| Exercise prompt |
Leaving out the pictures, output the lines from the one that contains "[0.00-1.70s]" through the end of the material, exactly as they stand.

| Raw data |

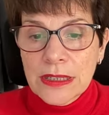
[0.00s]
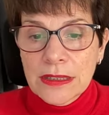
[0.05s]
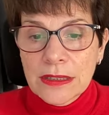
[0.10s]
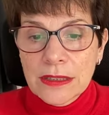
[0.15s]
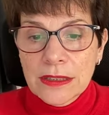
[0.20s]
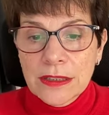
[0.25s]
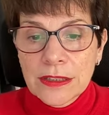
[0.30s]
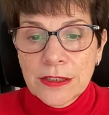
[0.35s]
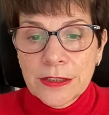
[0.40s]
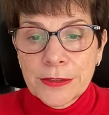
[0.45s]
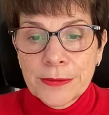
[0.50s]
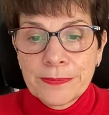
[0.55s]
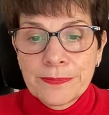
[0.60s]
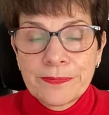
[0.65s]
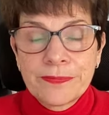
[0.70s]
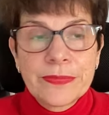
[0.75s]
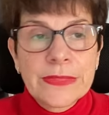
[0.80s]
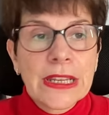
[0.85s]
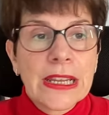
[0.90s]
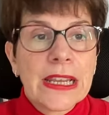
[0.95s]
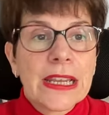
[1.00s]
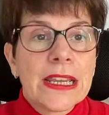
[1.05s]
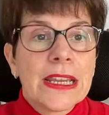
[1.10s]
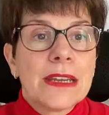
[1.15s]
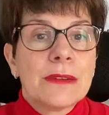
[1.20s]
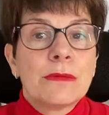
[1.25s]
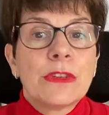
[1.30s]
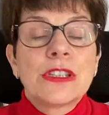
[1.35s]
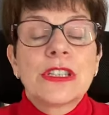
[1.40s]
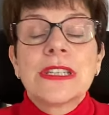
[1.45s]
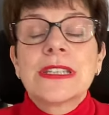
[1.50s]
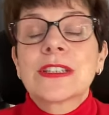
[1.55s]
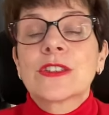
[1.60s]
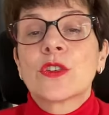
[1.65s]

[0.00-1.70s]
um, which is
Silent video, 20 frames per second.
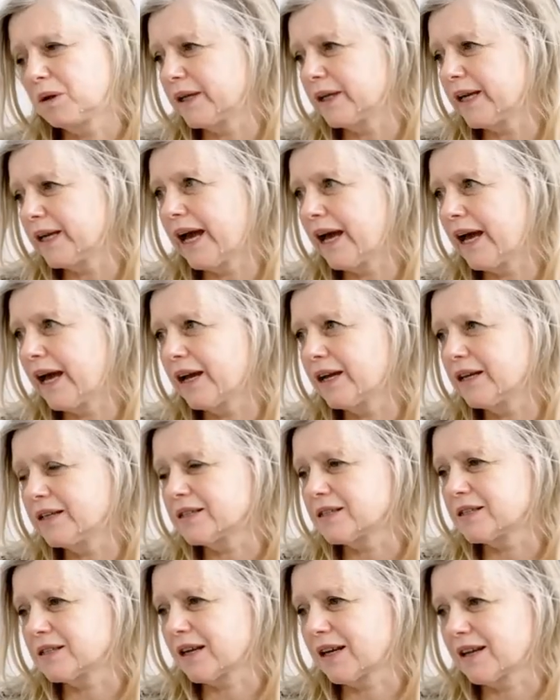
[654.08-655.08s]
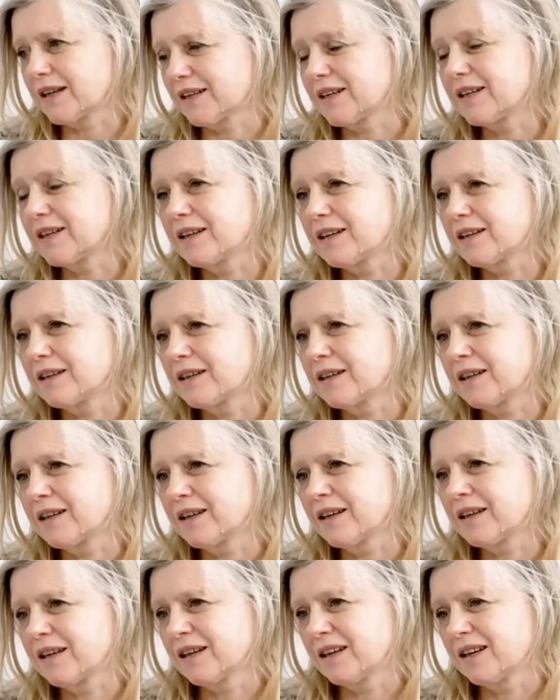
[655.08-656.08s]
well, yeah, it's uh,
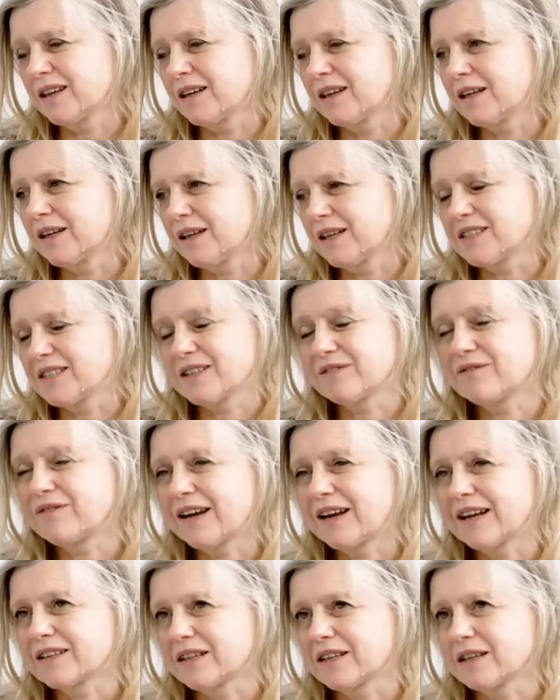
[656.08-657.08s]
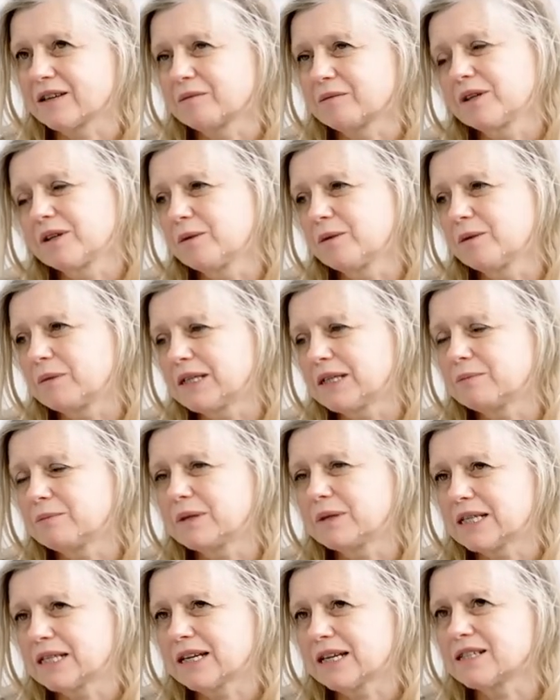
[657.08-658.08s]
it's the fact that you know my,
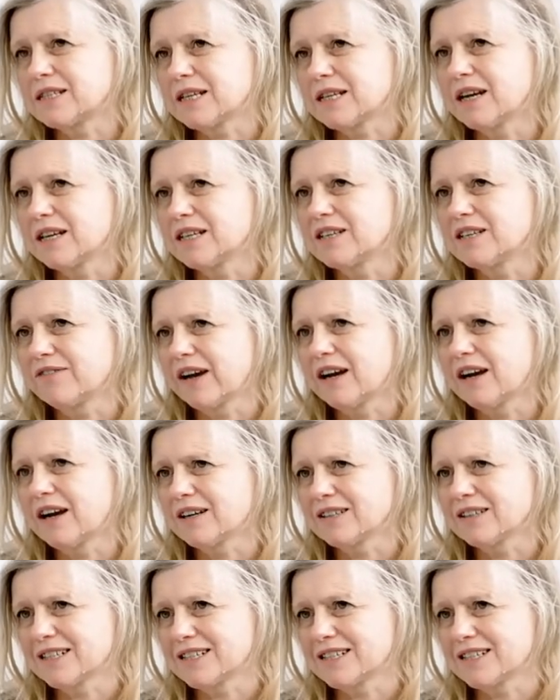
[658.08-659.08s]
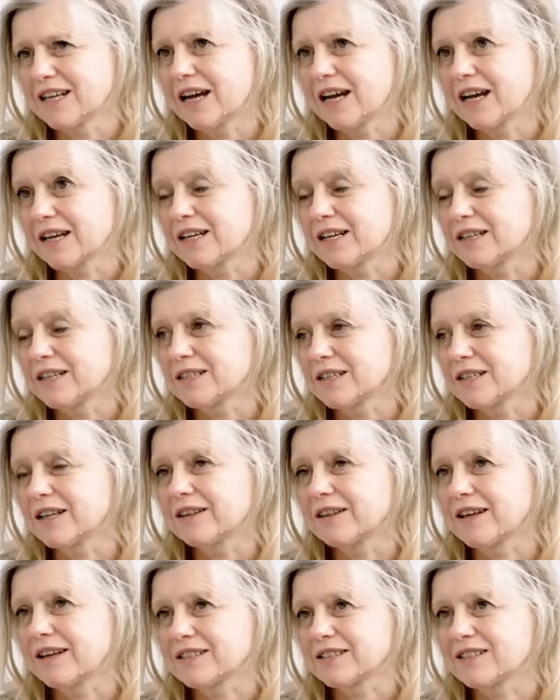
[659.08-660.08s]
my dad died of a heart attack. Yeah. It's
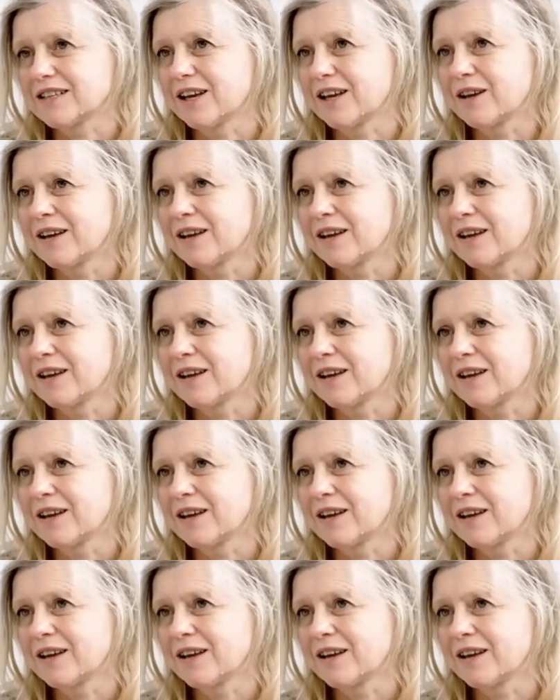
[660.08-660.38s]
that's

| Exercise output |
[0.00-1.70s]
um, which is
Silent video, 20 frames per second.
[654.08-655.08s]
[655.08-656.08s]
well, yeah, it's uh,
[656.08-657.08s]
[657.08-658.08s]
it's the fact that you know my,
[658.08-659.08s]
[659.08-660.08s]
my dad died of a heart attack. Yeah. It's
[660.08-660.38s]
that's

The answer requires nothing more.